_Aim of the task_
All lines from the one holding "(1107.62 s)" through the last line of the entries below must be transcribed exactly, and no others. Pictures do not go in.

_Material for this task_
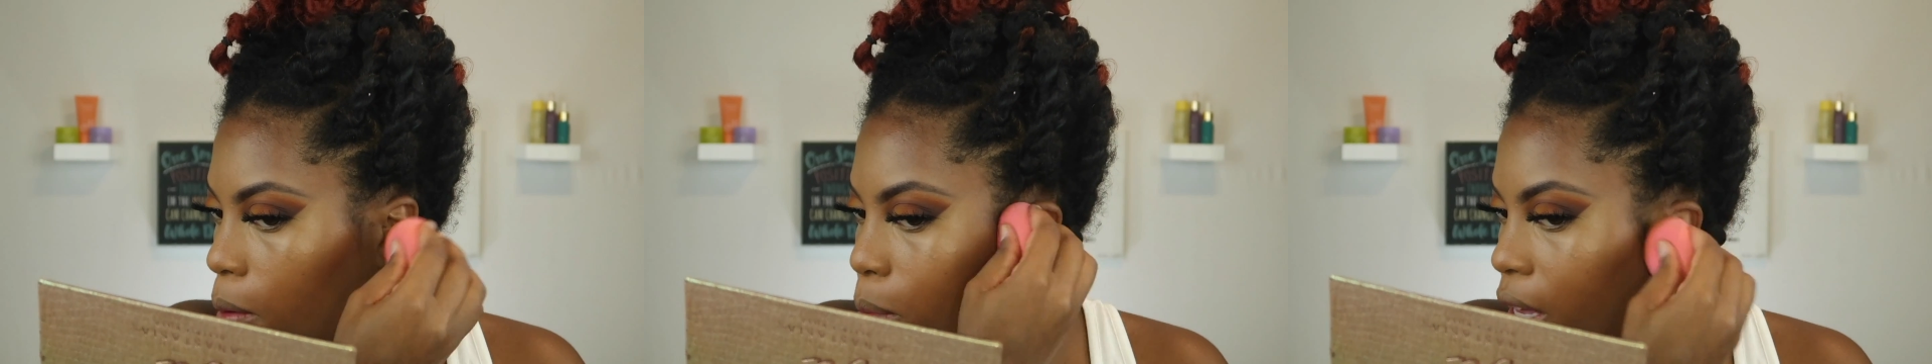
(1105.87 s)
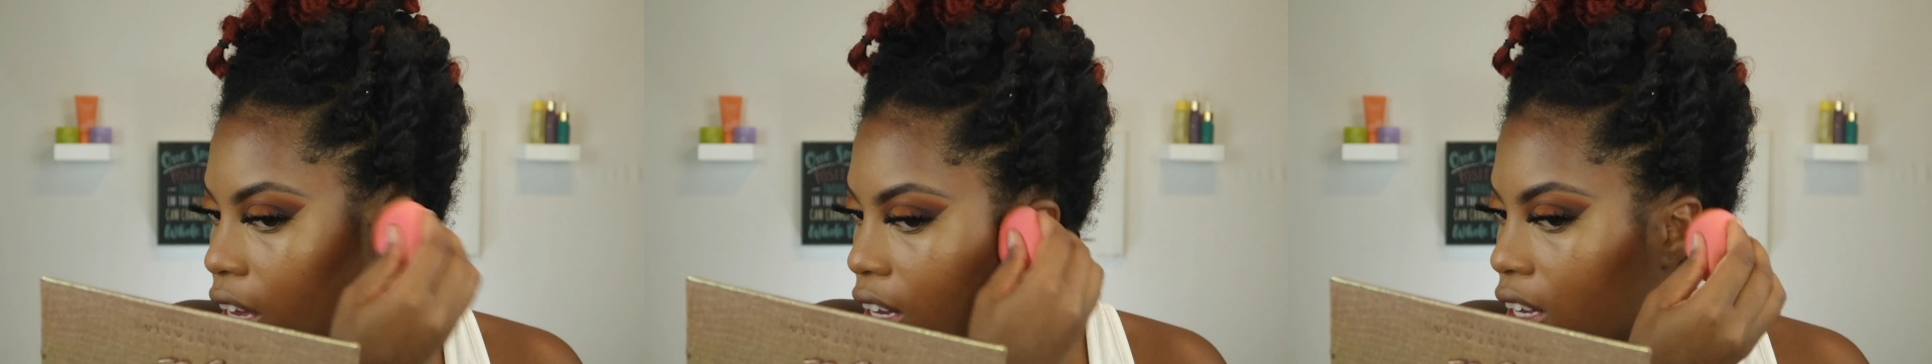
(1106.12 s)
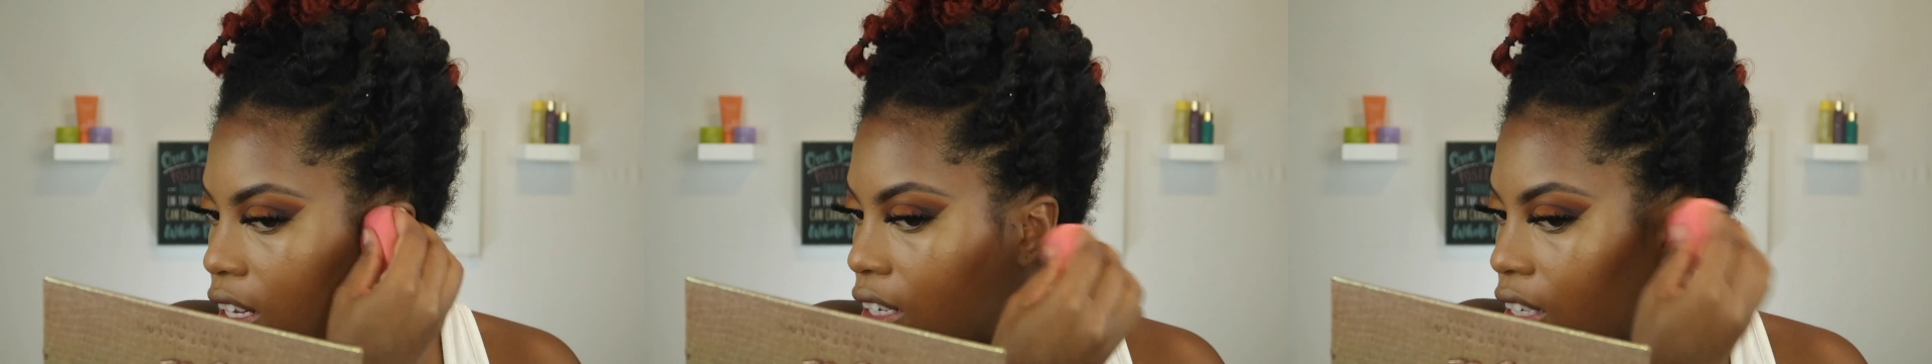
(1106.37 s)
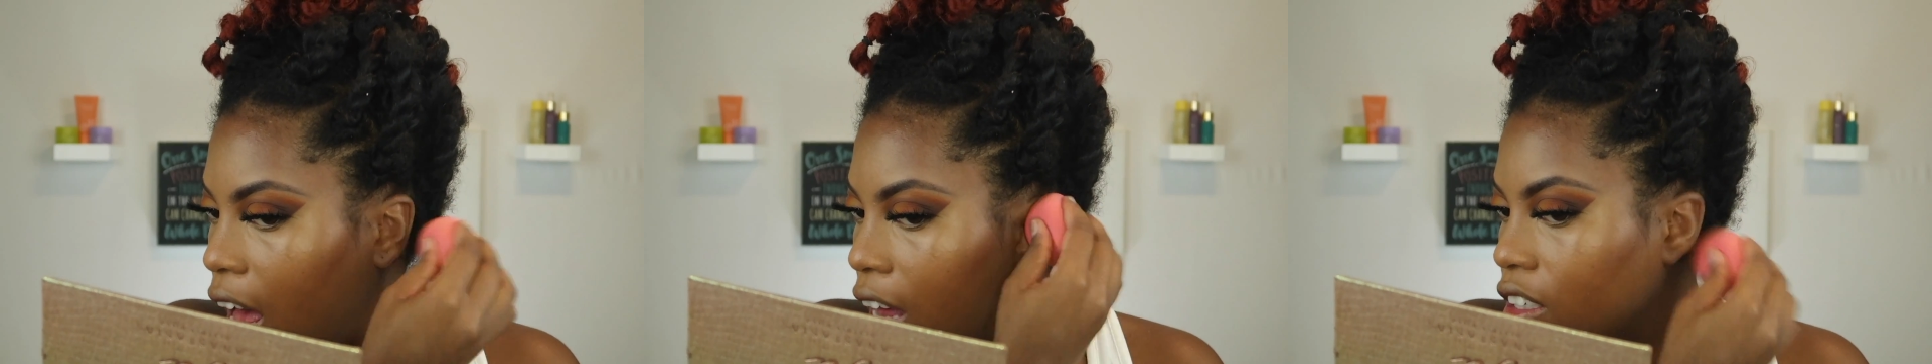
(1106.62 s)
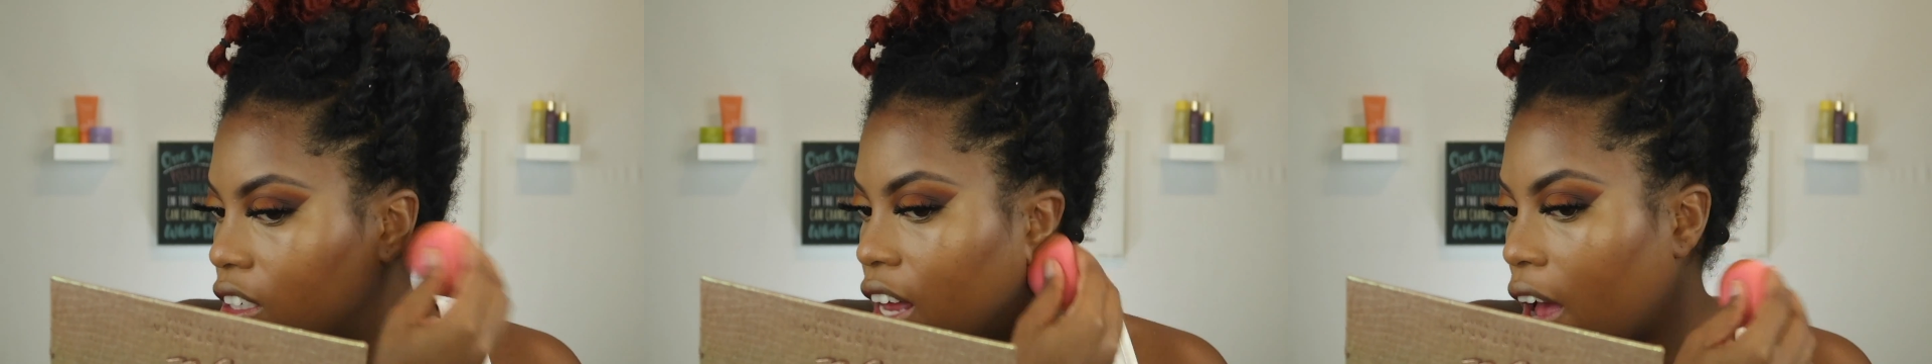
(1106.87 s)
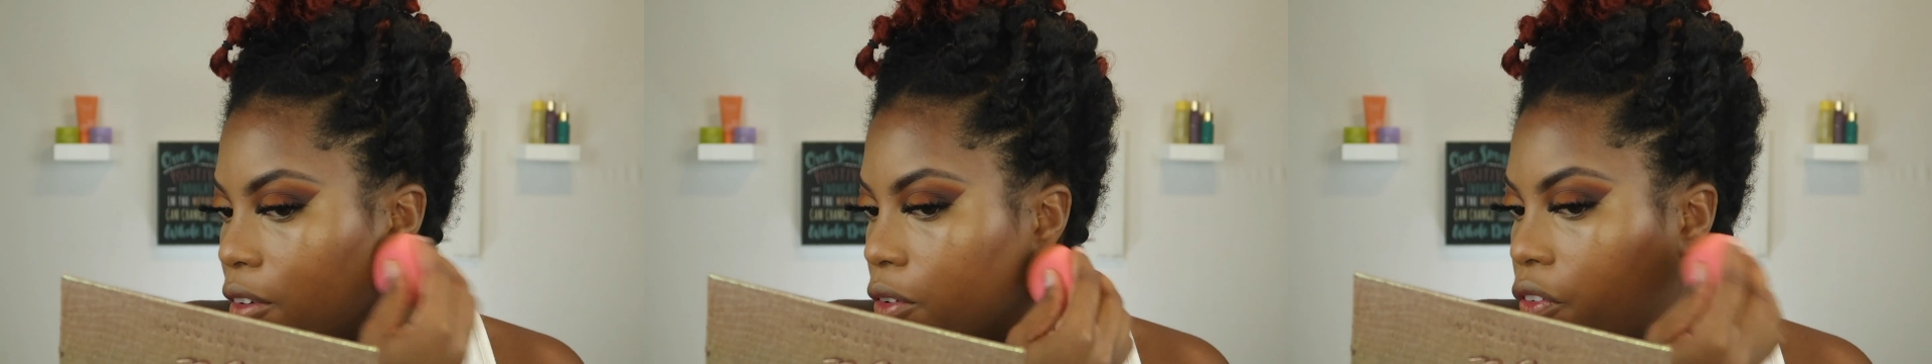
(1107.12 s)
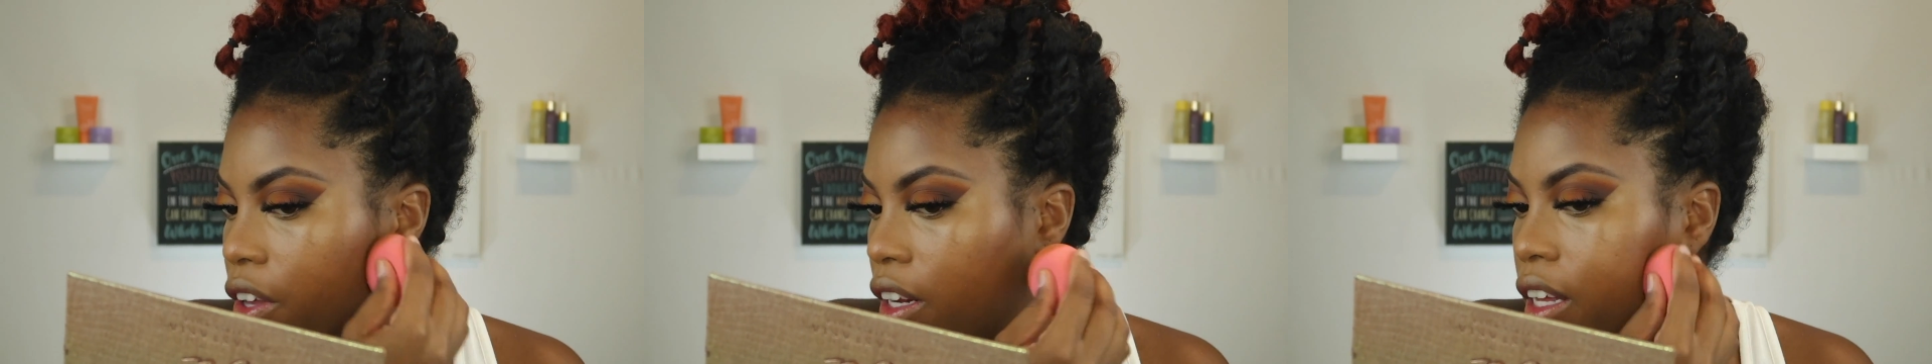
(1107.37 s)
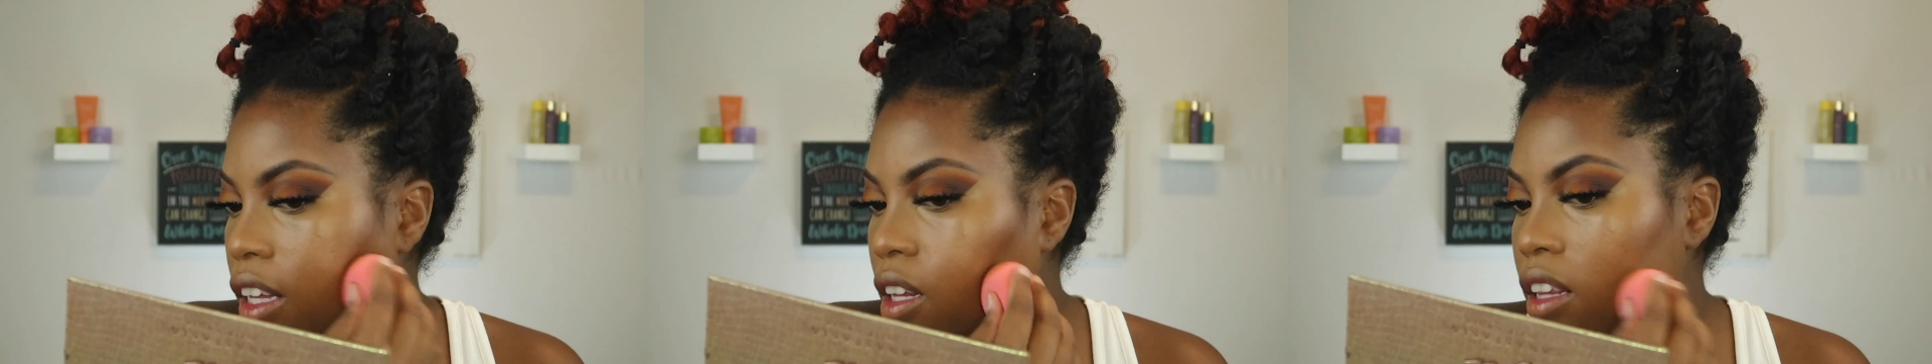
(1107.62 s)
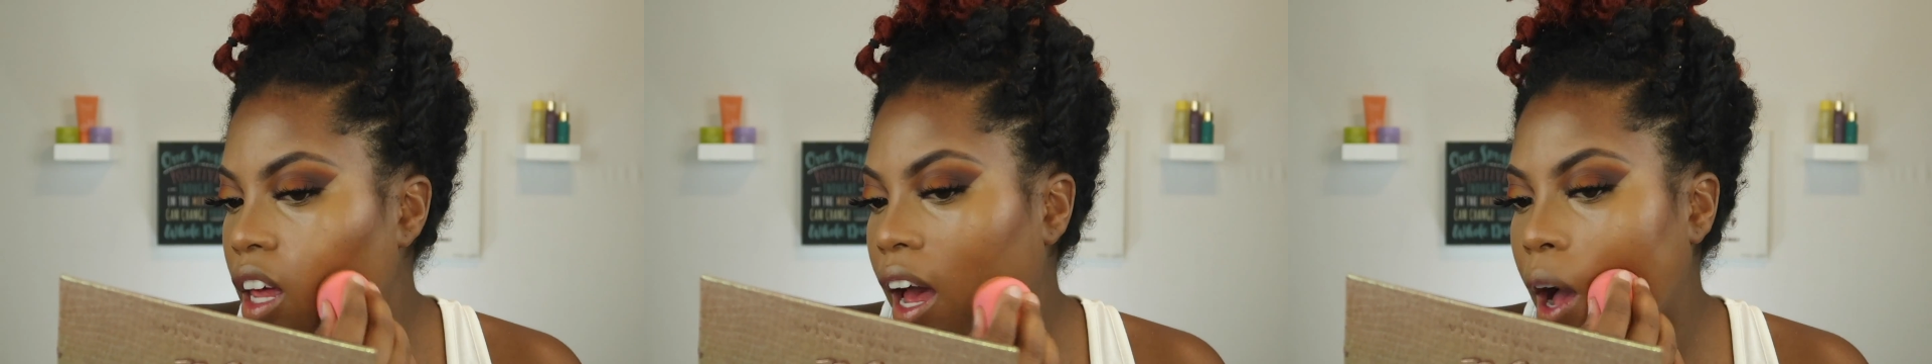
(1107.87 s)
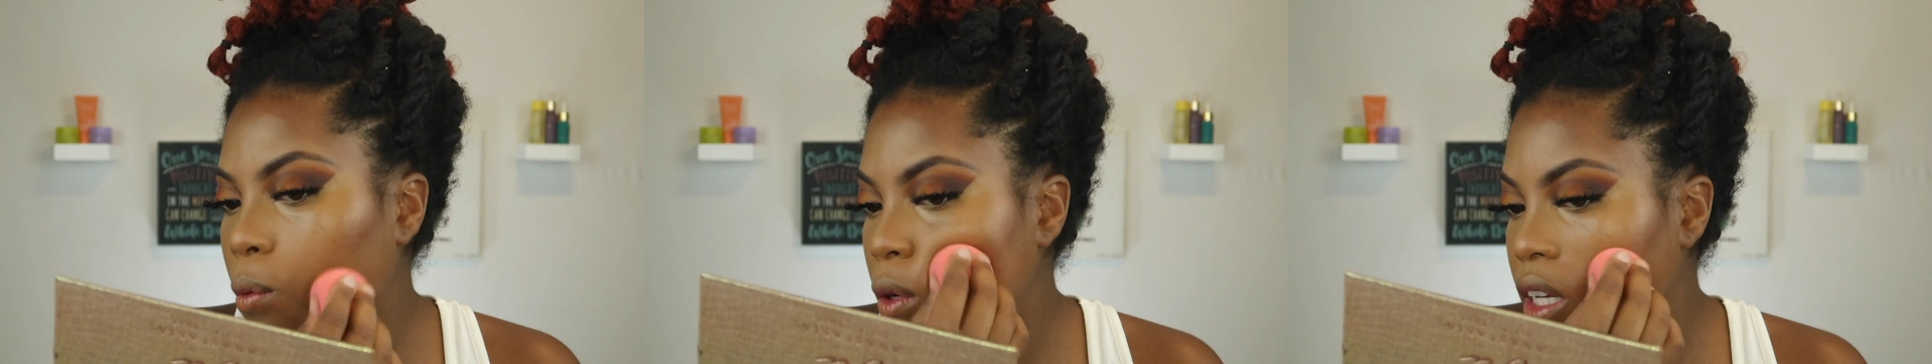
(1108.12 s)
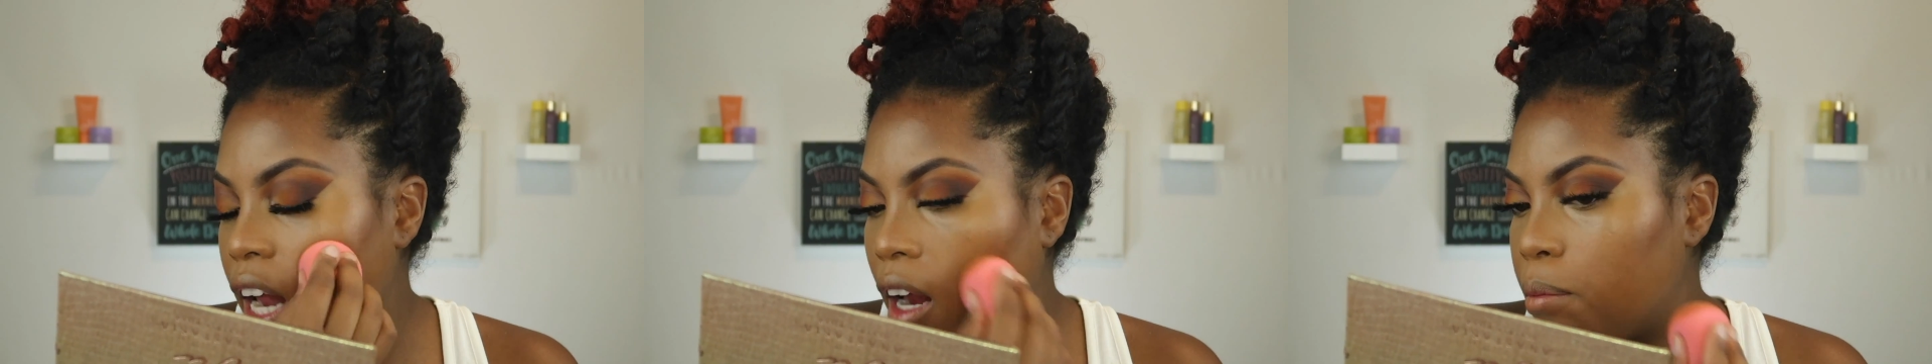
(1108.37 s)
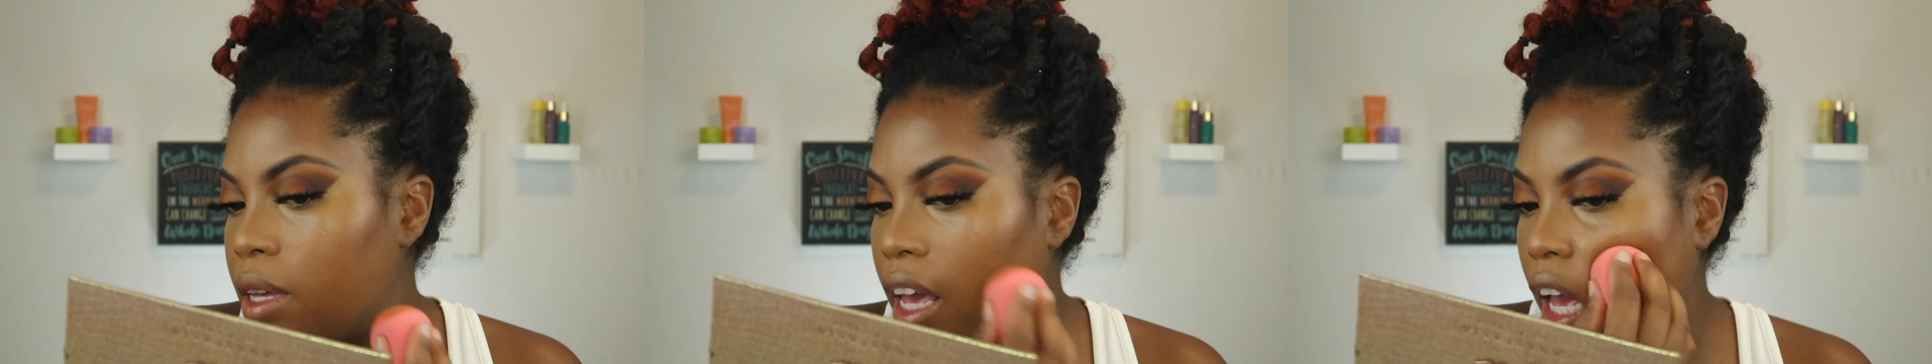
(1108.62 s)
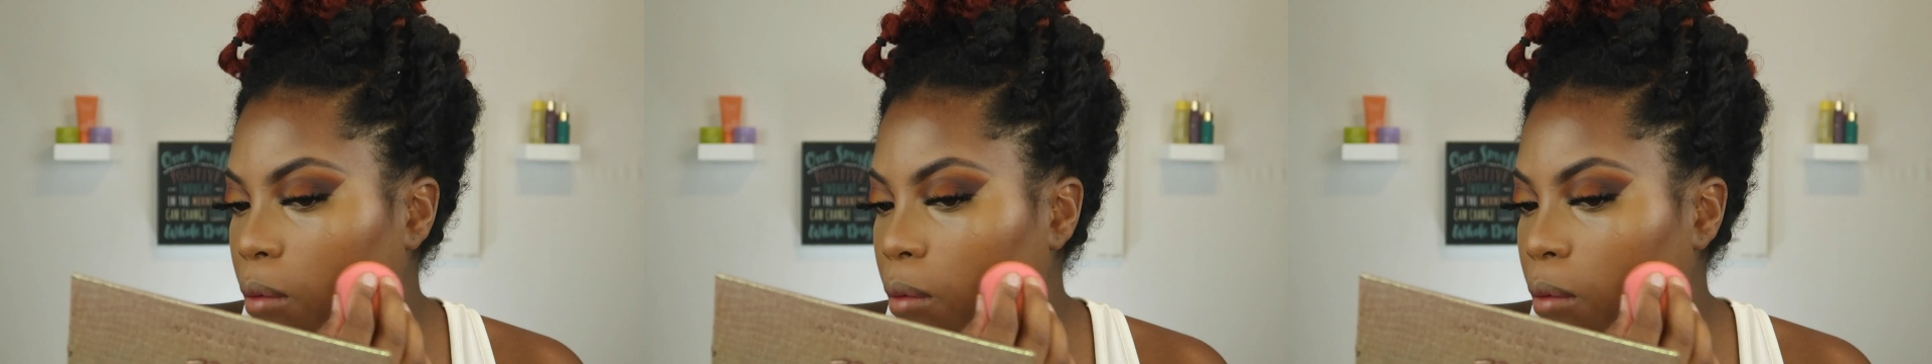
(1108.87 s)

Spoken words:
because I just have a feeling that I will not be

_Exercise response_
(1107.62 s)
(1107.87 s)
(1108.12 s)
(1108.37 s)
(1108.62 s)
(1108.87 s)

Spoken words:
because I just have a feeling that I will not be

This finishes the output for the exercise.